So great has been the impact of the temple of Jerusalem on certain religious groups that some medieval cartographers who mapped the Holy Land or Jerusalem depicted the city of Jerusalem as having a geometric circular plan, or they mapped Jerusalem in the center of the world. Heinrich Bünting’s map of the world depicts three continental land masses roughly in the form of a three-leaf clover. Published in Itinerarium Sacrae Scripturae in 1581, the continents are identified as Africa, Europe, and Asia. Set dead center where the three continents connect is the city of Jerusalem.45 Why the emphasis on Jerusalem? Because it is the holy city that housed the temple of Solomon. This temple continued to greatly impact individuals and communities for millennia after its destruction.

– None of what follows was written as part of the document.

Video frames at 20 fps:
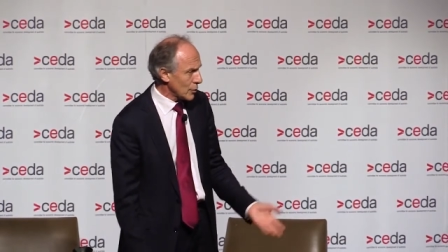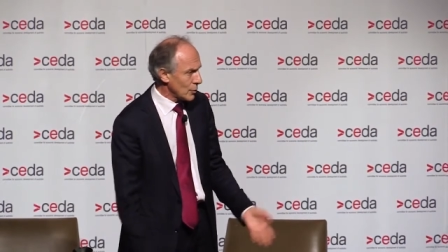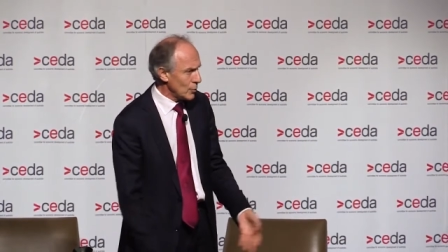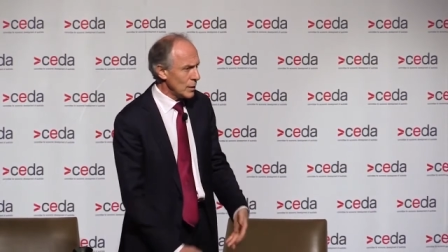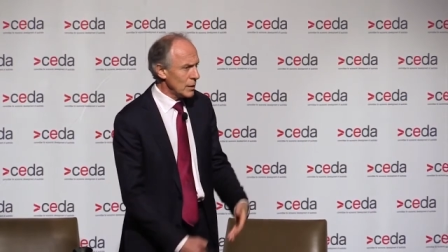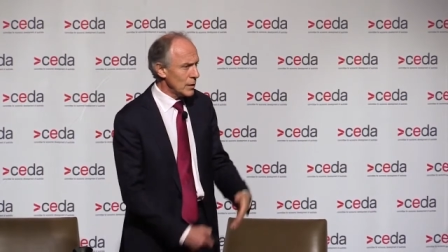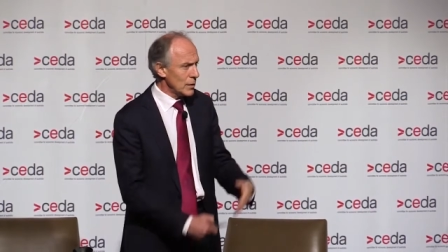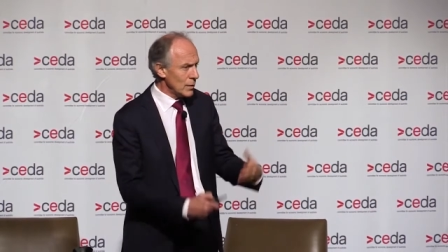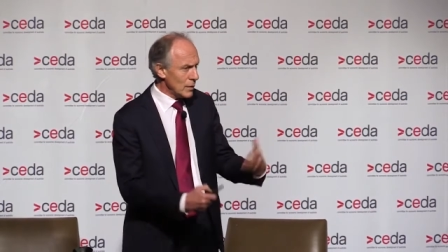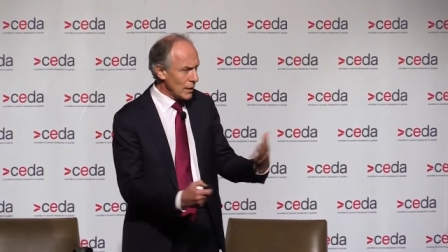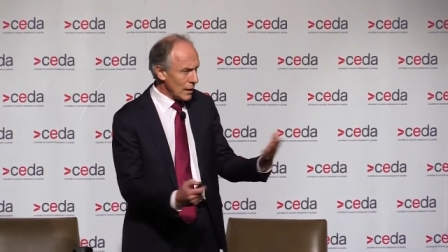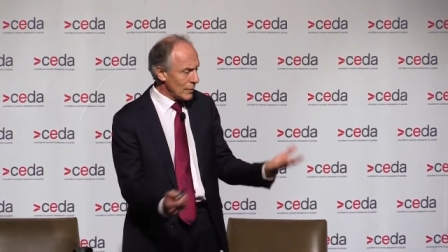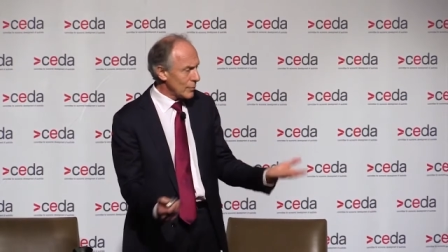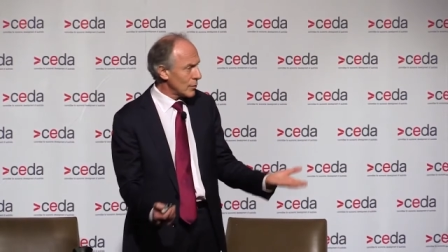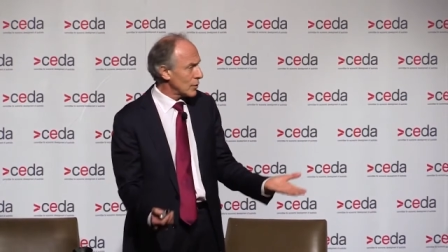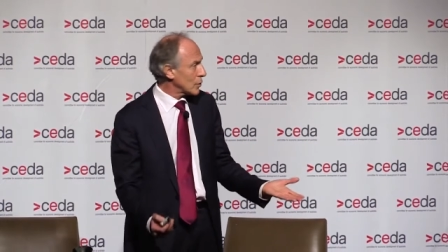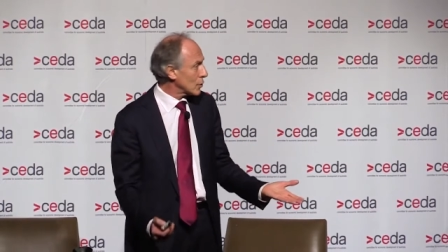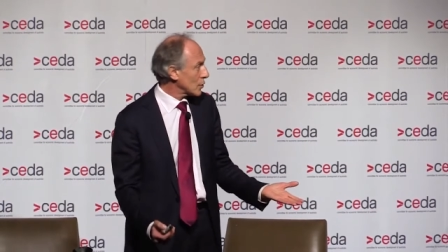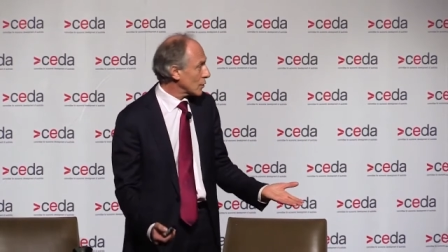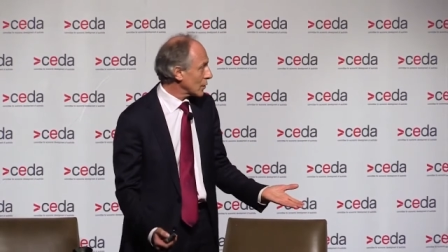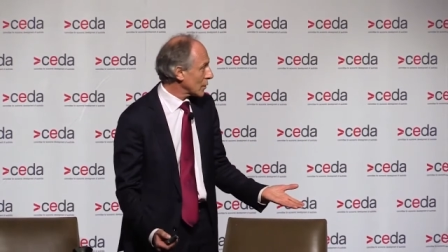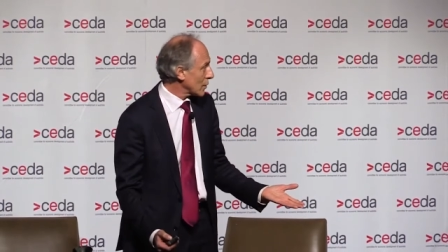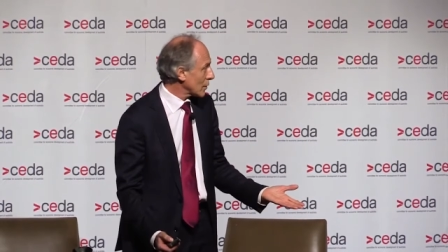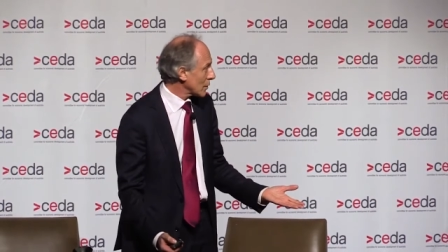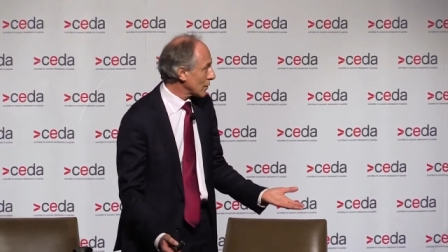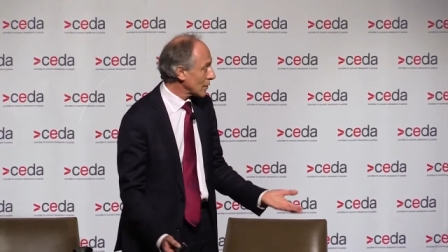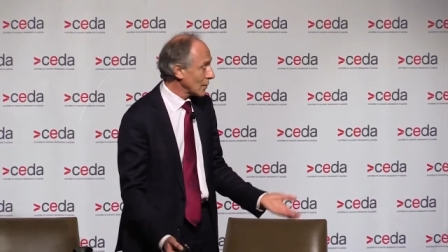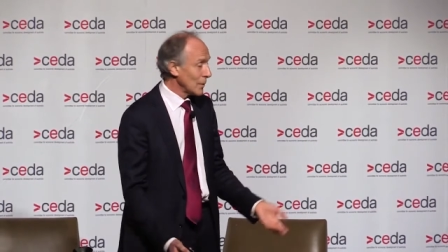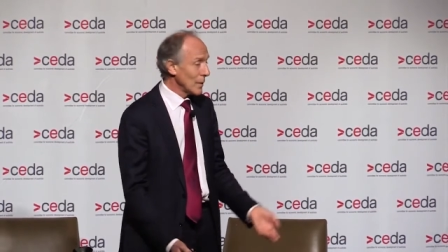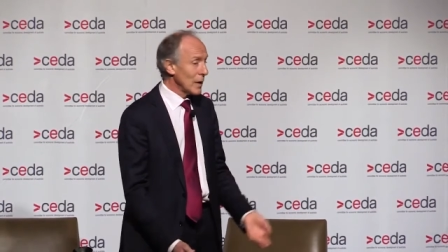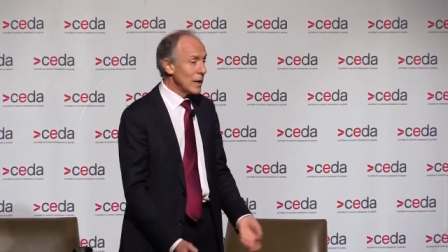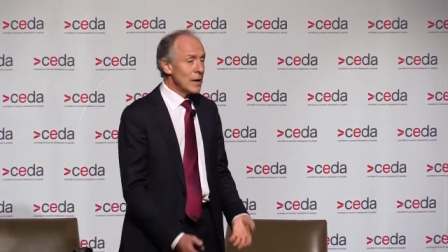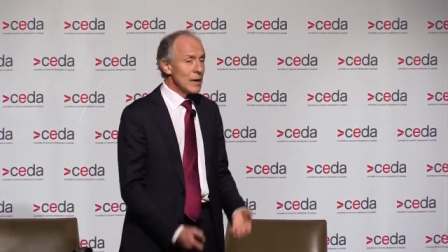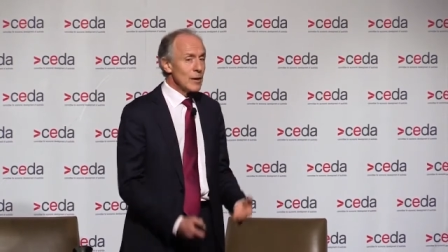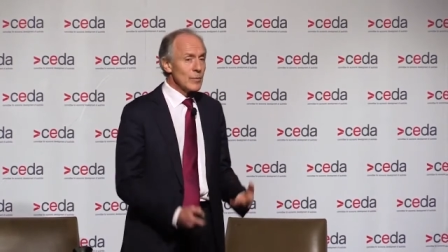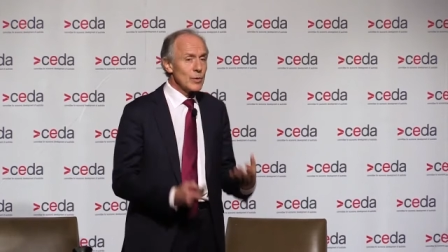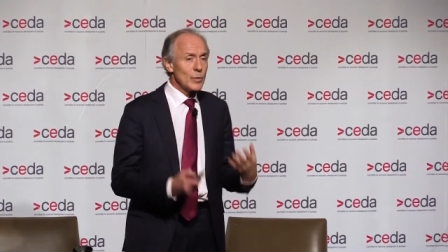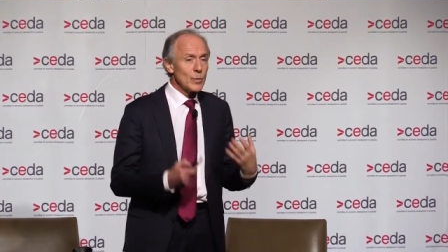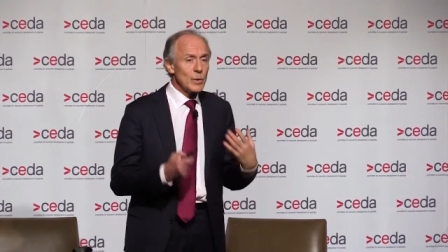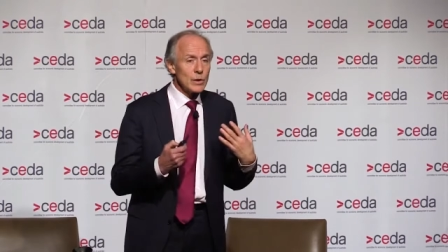So we have the choices,
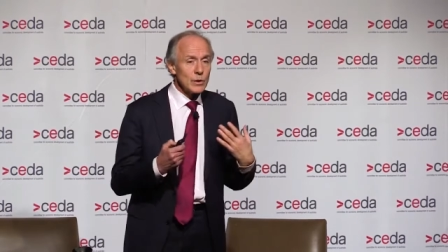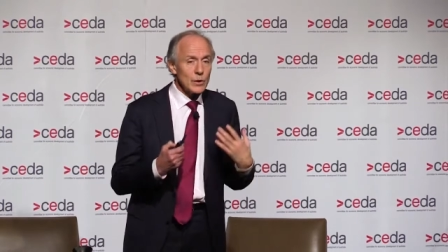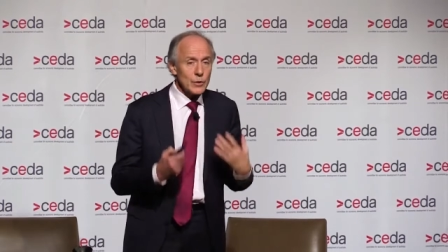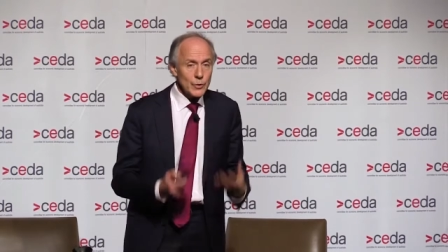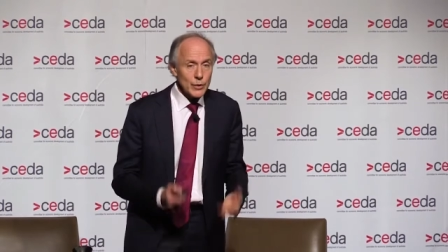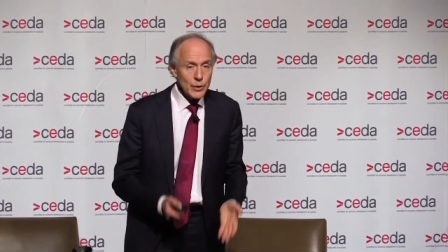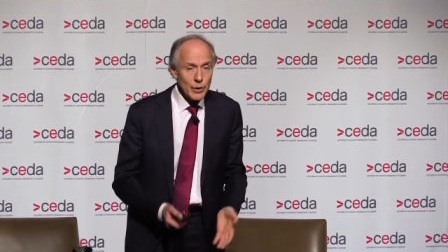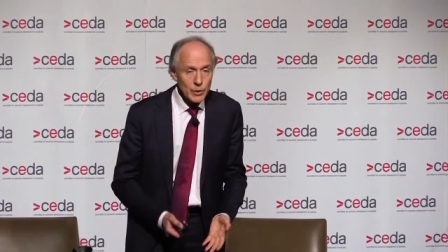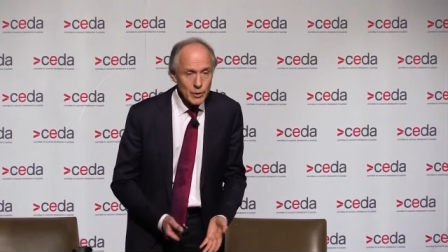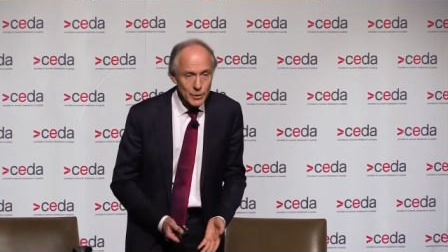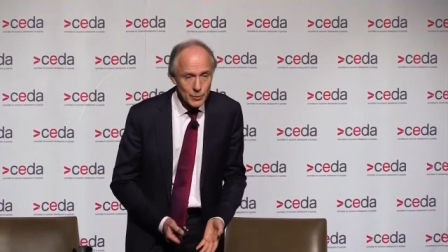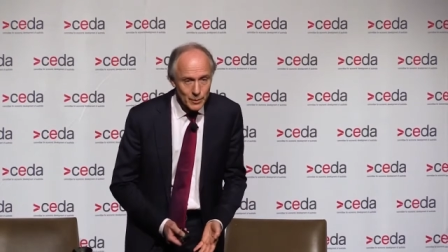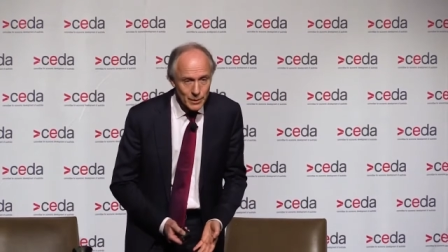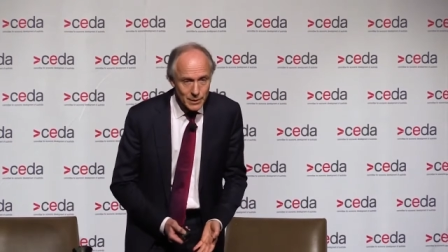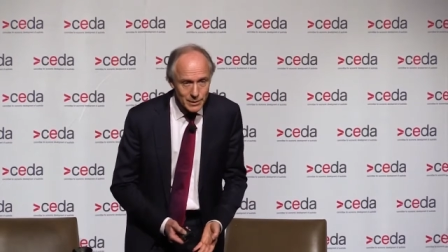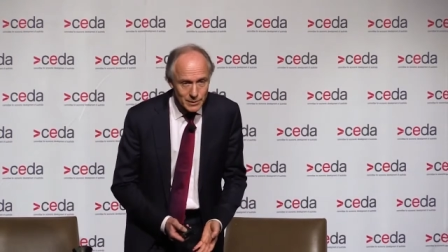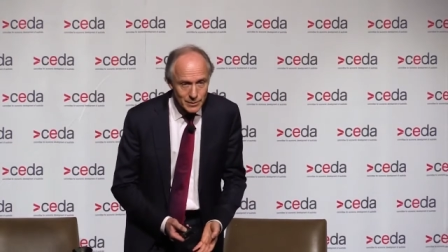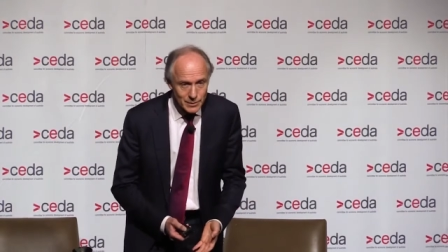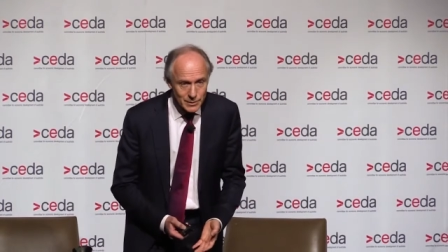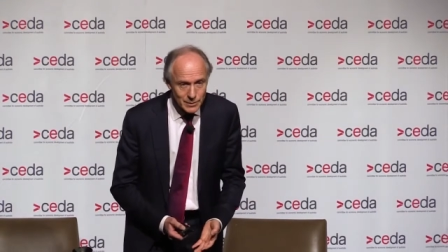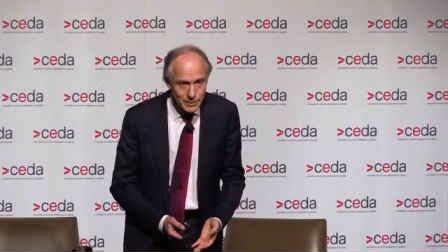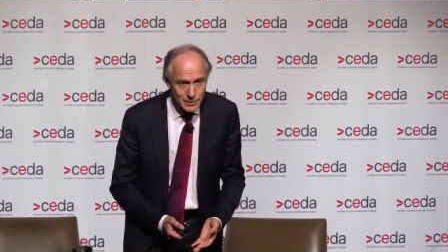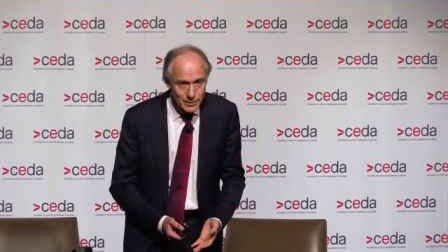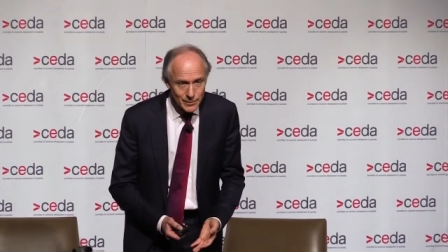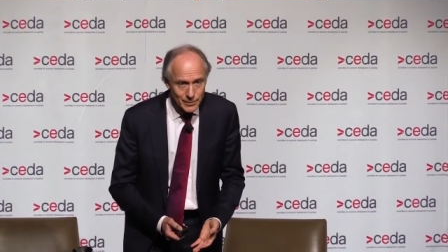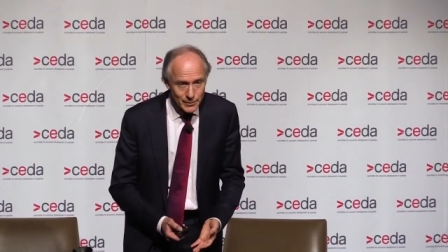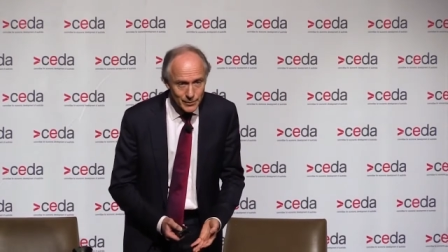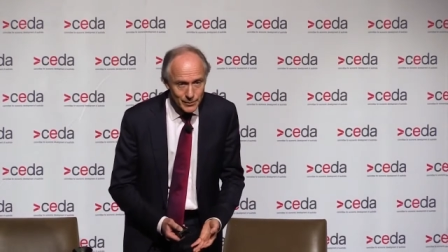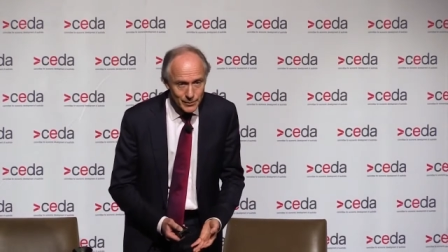but we're not the only ones.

Bünting’s world map depicts three continental land masses, with Jerusalem featured at the center.
Additional cartographers of the same general period delineate the Holy City in circular form. In 1493, the historian H. Schedel depicted a drawing of Jerusalem in his Liber Chronicarum, published in Nürnberg. The picture portrays the city as architecturally possessing four concentric circles. Each concentric circle is delimited by a high wall. Standing in the center of the city, and possessing the loftiest site in the area, stands the temple of Solomon. The temple, following other circular patterns found throughout the map, has a spherical dome, circular stairs, and other circular features.46
Schedel’s drawing of Jerusalem, with four concentric circles.
Other medieval cartographers place Jerusalem in the map’s geometrical center,47 thus emphasizing the great significance of Jerusalem’s temple and its religious impact upon the world, even many centuries after its destruction.